| Yes, rewriting a system after it's already settled and designed can indeed bring a cleaner code base about. But don't confuse that with "better architecture". Don't even get me started on the hand-wavy "loosely coupled". If this is a poor example, pick a good example. I'll be happy to code ping pong you whatever example you choose. One way to spend hundreds of thousands of LOC on an application is to stuff it with needless abstractions. That doesn't make it "advanced", and it's not Rails that's falling over, it's probably just some shitty code. Maybe that's a clue that your chosen paradigms weren't that helpful. Or rather, that they convoluted the code base instead of clarified it. It's certainly a red herring that you need to teach your abstractions to new developers and that it's an endeavor to do so. POROs are great, though. Our app/models is full of them. We even added app/services too. The trouble I have is with people who, like you, fall in love with the flawed notion that their application is such a special snowflake that it deserves "advanced techniques". Bullshit. There are good techniques and bad techniques. Size of the application is rarely a factor, except in ballooning the ego of the programmer. Anyway, the invitation stands. Present any piece of real code and we can ping pong on it. I enjoy talking about specifics and improving real code. I detest "oh that was just a poor example, but the general principle is..." kind of debates. If you can't produce a good example, you don't have a general principle. |
The main difference I see between the Rails philosophy and most of these "Use SRP and Interactors and things!" blog posts are that Rails is way more interested in using the correct tool for the job, and most of these blog posts are of the "use this for everything and every one!" variety.
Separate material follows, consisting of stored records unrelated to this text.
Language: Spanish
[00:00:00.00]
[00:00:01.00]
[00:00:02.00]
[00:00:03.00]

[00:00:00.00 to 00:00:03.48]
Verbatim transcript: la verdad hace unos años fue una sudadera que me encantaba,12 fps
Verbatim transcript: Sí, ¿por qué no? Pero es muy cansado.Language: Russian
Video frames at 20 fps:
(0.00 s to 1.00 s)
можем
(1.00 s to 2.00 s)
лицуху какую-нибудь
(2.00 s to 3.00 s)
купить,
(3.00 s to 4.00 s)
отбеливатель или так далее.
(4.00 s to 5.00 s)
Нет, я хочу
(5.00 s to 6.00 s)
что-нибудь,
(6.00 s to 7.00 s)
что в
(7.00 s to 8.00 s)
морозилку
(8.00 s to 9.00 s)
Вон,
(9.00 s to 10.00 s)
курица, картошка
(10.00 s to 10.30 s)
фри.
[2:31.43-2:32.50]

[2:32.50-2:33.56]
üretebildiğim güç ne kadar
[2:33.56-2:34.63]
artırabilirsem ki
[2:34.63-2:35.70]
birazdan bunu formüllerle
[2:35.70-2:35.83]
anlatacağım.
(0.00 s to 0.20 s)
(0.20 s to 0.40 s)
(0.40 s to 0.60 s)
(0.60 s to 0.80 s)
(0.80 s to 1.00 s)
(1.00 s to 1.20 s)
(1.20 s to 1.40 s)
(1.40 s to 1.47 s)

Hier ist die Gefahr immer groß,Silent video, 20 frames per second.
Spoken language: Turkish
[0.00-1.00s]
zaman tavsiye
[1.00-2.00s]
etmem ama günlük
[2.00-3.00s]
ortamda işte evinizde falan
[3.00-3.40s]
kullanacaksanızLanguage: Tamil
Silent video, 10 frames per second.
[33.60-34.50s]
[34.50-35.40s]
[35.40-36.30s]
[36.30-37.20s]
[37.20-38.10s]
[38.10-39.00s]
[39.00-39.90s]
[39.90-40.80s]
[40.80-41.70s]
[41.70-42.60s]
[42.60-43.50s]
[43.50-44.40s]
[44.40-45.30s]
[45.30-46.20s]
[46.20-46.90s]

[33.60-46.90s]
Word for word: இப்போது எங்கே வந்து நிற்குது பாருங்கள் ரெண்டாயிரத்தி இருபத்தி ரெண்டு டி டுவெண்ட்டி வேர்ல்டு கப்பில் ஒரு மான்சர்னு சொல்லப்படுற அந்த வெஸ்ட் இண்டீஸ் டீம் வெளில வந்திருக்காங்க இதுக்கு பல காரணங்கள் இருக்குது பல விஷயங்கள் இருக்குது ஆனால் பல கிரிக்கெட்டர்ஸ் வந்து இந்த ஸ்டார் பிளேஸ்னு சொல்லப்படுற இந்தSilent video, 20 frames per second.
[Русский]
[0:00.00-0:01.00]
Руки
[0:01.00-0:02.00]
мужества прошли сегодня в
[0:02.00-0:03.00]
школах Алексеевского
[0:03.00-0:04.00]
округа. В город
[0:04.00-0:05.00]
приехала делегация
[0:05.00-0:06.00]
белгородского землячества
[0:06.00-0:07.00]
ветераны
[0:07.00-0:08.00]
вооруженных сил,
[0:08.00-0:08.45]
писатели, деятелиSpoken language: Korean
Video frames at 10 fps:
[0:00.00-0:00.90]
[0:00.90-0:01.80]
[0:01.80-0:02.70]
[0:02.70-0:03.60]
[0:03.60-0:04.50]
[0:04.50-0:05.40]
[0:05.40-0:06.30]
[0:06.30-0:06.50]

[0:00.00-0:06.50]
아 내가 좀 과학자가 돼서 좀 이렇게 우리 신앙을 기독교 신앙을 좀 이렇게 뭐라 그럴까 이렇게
I have one project right now that I decided I wanted a Command for one action. I'm accepting input from a webhook that I can perform asynchronously, it interacts with like 5 different models, and I wanted to beat up on the tests pretty thoroughly. So I did that.
Elsewhere I'm using concerns to make like 4 different models easily sortable.
And other places I'm using Module#concerning to keep models organized.
ONE TRUE WAY is overrated. I'd rather use whatever works given the context.